New cars today have more and more “features” I’m just not interested in having. Or paying for.
Engines have come a long way since people first started saying that, and anyone who says it now doesn’t understand modern engines. Tight tolerances, computer-controlled fuel injection, and improved refining standards and additives for motor oil mean it’s not hard on the engine.
I would disable it. “Autostop Eliminator” makes a button that defaults the autostop to off so that it is permanently off unless you decide to turn it on via the button. The factory button defaults to on.
Correction, they make the product for the f150, I’m not certain about other Ford / Lincoln products.
And yes, it’s harder on the starter and the battery. Otherwise, the manufacturer wouldn’t see a need to add a heavy duty starter and AGM battery, right?
I might leave it on if I lived in an urban setting anyway. But for rural areas like mine, the system would just be annoying with no fuel mileage improvement. I only stop 2 to 3 times on my way to work anyway. It might be worthwhile in gridlock traffic.
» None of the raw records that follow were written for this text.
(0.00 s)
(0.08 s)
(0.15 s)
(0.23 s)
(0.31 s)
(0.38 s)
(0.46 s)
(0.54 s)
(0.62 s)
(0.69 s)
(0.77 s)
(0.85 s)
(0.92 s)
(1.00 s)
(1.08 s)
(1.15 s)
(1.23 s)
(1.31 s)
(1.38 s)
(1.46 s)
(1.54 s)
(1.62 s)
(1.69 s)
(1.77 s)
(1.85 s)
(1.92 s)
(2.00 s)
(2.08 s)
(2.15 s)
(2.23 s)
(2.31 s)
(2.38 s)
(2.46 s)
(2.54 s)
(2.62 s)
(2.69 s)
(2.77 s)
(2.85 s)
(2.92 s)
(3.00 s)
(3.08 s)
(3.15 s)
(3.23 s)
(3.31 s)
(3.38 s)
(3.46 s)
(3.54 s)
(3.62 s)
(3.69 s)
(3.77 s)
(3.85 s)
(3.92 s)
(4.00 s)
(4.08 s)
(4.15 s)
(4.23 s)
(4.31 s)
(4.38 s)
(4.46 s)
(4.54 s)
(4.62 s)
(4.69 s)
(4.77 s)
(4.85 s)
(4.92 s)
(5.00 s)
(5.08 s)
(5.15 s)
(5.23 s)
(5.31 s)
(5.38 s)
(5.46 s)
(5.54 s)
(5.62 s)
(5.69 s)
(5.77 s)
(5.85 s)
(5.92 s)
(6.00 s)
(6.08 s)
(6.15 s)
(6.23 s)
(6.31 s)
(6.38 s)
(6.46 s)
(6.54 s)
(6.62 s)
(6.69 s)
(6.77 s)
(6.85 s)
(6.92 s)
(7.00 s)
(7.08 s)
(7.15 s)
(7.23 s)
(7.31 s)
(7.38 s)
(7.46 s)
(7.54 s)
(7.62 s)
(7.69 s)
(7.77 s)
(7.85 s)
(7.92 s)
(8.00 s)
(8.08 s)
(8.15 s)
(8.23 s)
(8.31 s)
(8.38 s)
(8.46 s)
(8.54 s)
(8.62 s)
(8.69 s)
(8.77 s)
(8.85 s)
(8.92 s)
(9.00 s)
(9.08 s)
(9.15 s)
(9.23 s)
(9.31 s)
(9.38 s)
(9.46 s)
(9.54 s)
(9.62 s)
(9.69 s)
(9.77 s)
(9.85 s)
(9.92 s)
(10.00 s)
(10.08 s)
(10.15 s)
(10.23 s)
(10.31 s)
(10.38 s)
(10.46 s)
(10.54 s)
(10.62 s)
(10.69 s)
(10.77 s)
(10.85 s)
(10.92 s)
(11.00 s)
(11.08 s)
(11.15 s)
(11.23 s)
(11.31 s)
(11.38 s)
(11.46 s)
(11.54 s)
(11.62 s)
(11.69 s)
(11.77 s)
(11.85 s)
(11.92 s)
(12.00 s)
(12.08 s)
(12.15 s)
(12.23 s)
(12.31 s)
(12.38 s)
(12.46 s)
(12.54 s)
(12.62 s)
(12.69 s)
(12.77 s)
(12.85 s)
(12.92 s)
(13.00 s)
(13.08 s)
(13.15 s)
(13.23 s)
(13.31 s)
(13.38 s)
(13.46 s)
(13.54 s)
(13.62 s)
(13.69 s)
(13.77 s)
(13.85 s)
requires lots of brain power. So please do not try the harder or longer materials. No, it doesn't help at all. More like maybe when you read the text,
Still annoying, though.
I’ve made a “napkin math” on this once, and even in urban use, the savings will well below the extra acquisition and further maintenance costs.
My only [logical?] explanation is that it seems to be a relatively legal way for manufacturers to cheat on EPA compliance score of some sort.
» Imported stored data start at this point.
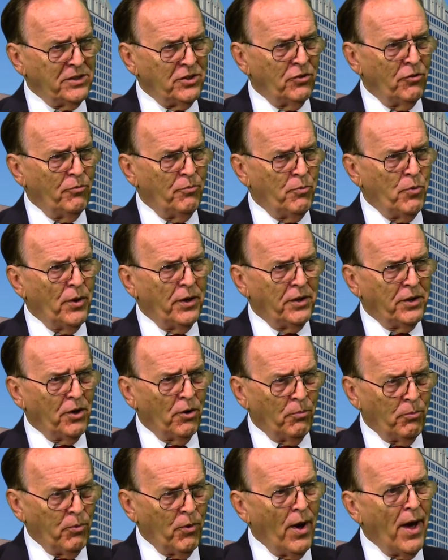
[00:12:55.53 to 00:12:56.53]
who put
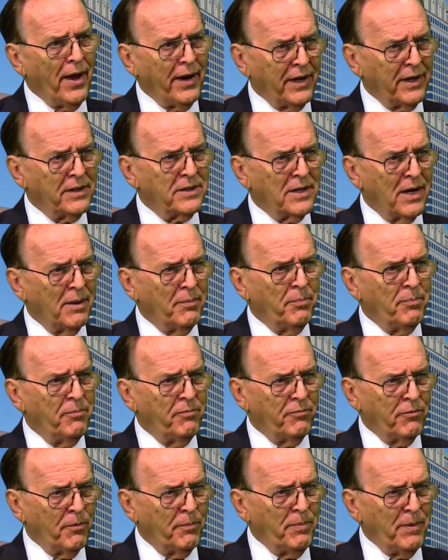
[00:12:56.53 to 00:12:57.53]
their product
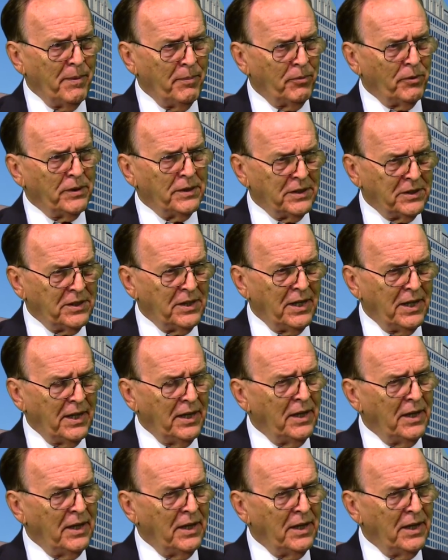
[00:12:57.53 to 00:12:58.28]
up for people to see.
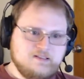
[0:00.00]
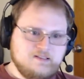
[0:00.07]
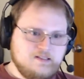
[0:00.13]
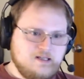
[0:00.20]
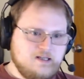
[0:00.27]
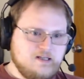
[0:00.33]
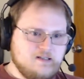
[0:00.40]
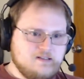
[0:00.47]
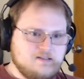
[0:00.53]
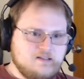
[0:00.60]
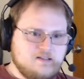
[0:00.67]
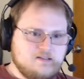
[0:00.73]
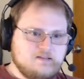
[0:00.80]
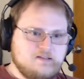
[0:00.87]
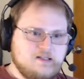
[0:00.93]
a
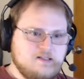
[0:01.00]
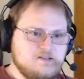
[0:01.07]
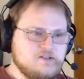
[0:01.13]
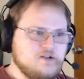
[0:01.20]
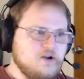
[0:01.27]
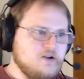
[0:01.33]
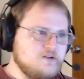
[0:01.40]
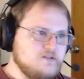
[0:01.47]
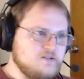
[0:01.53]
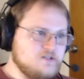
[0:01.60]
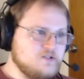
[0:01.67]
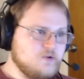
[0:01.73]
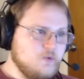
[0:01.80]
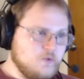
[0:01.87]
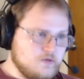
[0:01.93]
t-shirt and
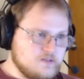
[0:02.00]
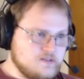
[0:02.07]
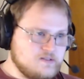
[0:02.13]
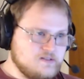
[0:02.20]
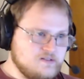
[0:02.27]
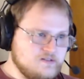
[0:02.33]
shorts.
I just bought a 2020 and I wouldn’t even look at them if they didnt have a simple button to shut it off . And dont assume all have a way to shut it off as a lot of GM models have no way to shut it off. They were taken completely off the buy list .
Also in some of these systems you now have to worry about 2 batteries and the expense that goes with it . The car I just bought has 2 . A garbage system .
In all fairness, it’s probably better for the total greenhouse gas emissions if all vehicles shut off at a redlight, if you buy into the climate change deal. No comment from me.
But, if you shut off X vehicles every day that would otherwise emit Y C02, then you’ve reduced the carbon output by Z. Whether or not it benefits the purchaser of said vehicle is immaterial in the grand scheme (some think). No comment from me again.
Agree with you , LOL .
It doesn’t hurt the engine but it does stress the starter and battery. Presumably those parts are designed robustly to avoid being weak links. Click on ‘cartalk.com’, above-left, you’ll see Ray’s comments on this topic, a recent Ask Car Talk column.
I think stop/start would be less annoying with a ~15 second delay before stopping.
Then it would not shut off at every brief stop.
But still, not a technology I would want.
The stop/start feature on my lawnmower is annoying. When I release the handle it stops. It puts added wear on my right arm and shoulder to restart it. I feel the pain for the poor battery and starter motor in cars with the stop/start feature.
(Actually the cable broke for the automatic stop on my lawnmower, so I defeated the system. I can’t see that the mower has used any more gasoline. My guess is the fuel savings on a car is miniscule).